If you want to do things piecewise, typing ``make <filename>`` for any of the files listed in the ``out`` or ``ms/main/figures`` directories below should run the steps needed to produce that file.
Some shortcuts are available:
- ``make figs`` produces all figures
- ``make minimal_within_host_results`` produces simulations from the minimal within-host evolutionary model, if they do not already exist
- ``make chain_results`` produces simulations from the transmission chain model, if they do not already exist
- ``make sensitivity_results`` produces sensitivity analysis simulations from the minimal within-host model, if they do not already exist
- ``make clean`` removes all generated files, leaving only source code (though it does not uninstall packages)
- ``make run_tests`` makes and runs all unit tests for C++ code.
### Examining code
Examining the raw Python and C++ code is the place to start to understand how models have been specified. But note that many parameters are set at runtime rather than hard-coded.
Parameter choices are specified in ``dat/RunParameters.mk``.
## Project structure when complete
Once the full analysis has been run, you should be able to find a full set of figures in ``ms/figures``, simulation output in ``out`` and simulation code binaries in ``bin``.
## Dependency installation guide
You will need a working Python 3 installation with the command line interpreter ``python3`` (macOS and Linux). On mac and Linux, you can check that you have an accessible ``python3`` by typing ``which python3``at the command line and seeing if one is found.
If you do not have an Python 3 installation, you can install it from the [Anaconda project](https://anaconda.org/) or from the command line using a package manager such as [Homebrew](https://brew.sh/) on macOS or ``apt-get`` on Linux. macOS users may also need to install the macOS "command line tools" by typing ``xcode-select --install`` at a command prompt.
To reproduce the phylogenetic tree visualizations in the SI, you will need a working installation of the statistical programmaing language R with the command line interpreter ``Rscript`` (macOS and Linux). On mac and Linux, you can check that you have an accessible ``Rscript`` by typing ``which Rscript``at the command line and seeing if one is found.
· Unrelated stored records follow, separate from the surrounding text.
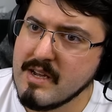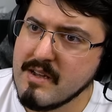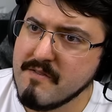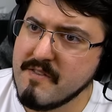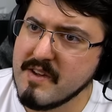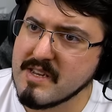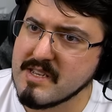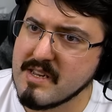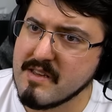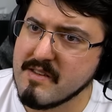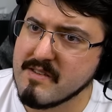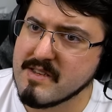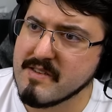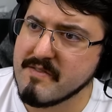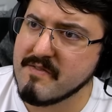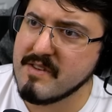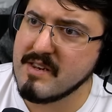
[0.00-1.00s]
Fix it
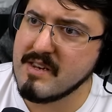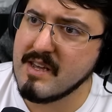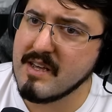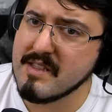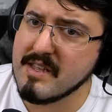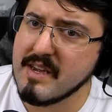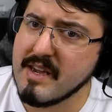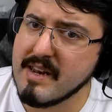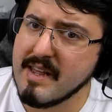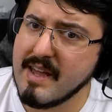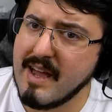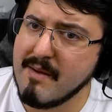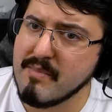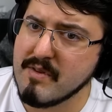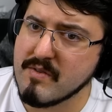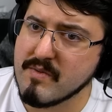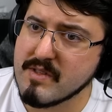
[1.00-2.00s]
is if nothing had
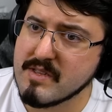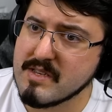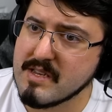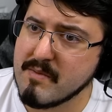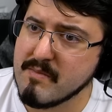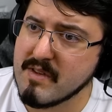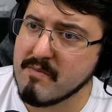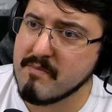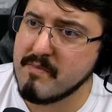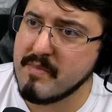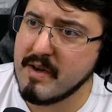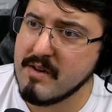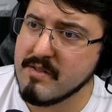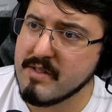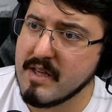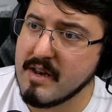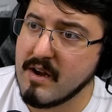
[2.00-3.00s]
happened with something
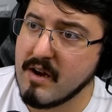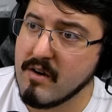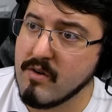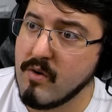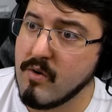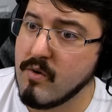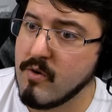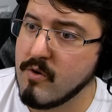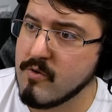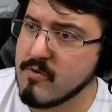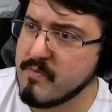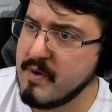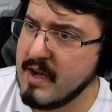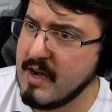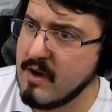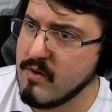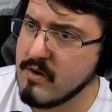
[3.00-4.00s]
better than our old
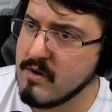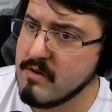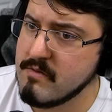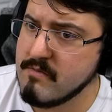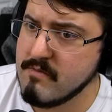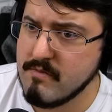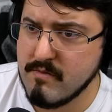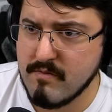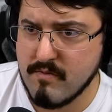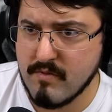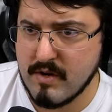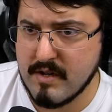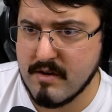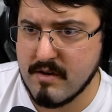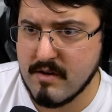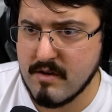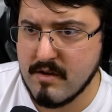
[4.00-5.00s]
power. What?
If you do not have an R installation, you can install it from [the R project website](https://www.r-project.org/) or from the command line using a package manager such as [Homebrew](https://brew.sh/) on macOS or ``apt-get`` on Linux. macOS users may also need to install the macOS "command line tools" by typing ``xcode-select --install`` at a command prompt.
Once Python 3 and R are installed, you can automatically install all other dependencies on most systems using ``make``. In the top level project directory, type the following at the command line:
make depend
Alternatively, you can type the commands ``pip3 install -r python_requirements.txt`` and ``Rscript --vanilla src/trees/install_needed_R_packages.R`` manually.